Collected data entries

━━━━━━━━━━

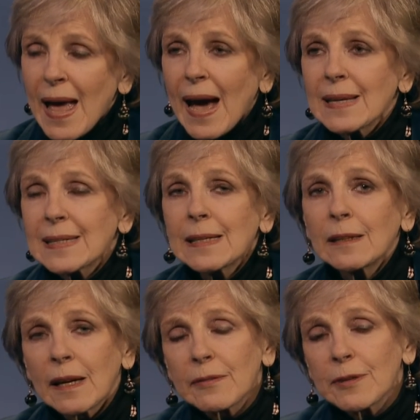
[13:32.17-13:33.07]
I see a
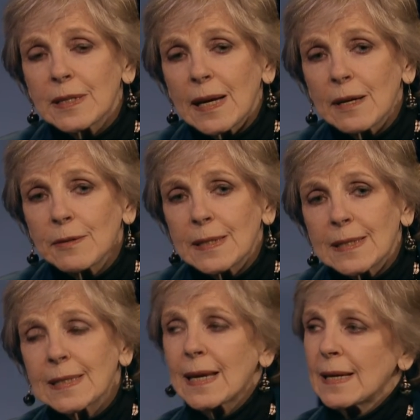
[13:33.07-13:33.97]
lot of retirees
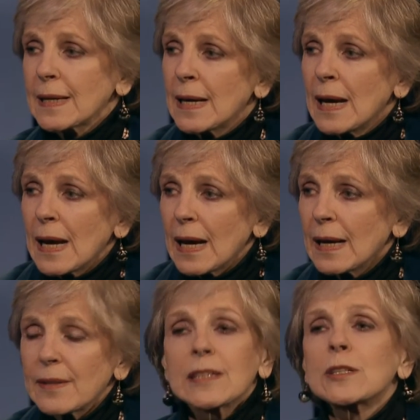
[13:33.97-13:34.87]
saying,
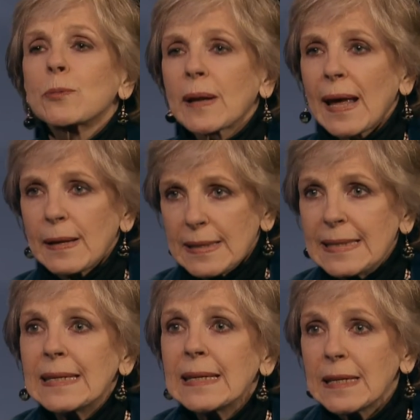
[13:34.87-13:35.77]
uh, this is what I
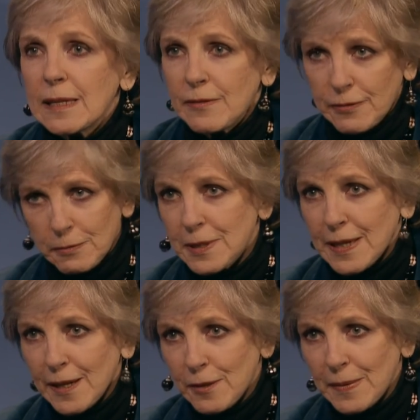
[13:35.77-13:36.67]
need for
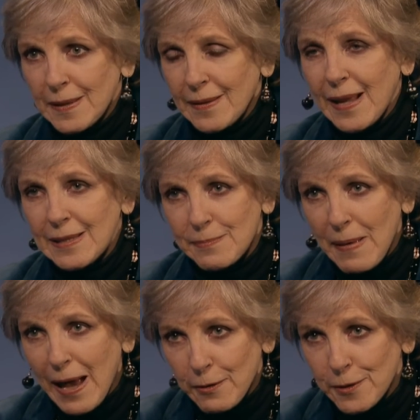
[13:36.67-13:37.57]
retirement, and that's
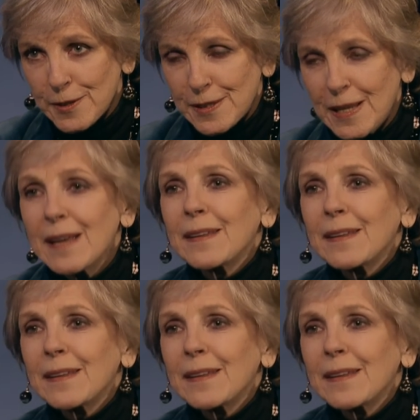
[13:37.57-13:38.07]
backwards.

━━━━━━━━━━

PROBLEM DETAILS:
Because only the text is wanted, repeat all the entries exactly and leave out the pictures.

ANSWER SPACE:
[13:32.17-13:33.07]
I see a
[13:33.07-13:33.97]
lot of retirees
[13:33.97-13:34.87]
saying,
[13:34.87-13:35.77]
uh, this is what I
[13:35.77-13:36.67]
need for
[13:36.67-13:37.57]
retirement, and that's
[13:37.57-13:38.07]
backwards.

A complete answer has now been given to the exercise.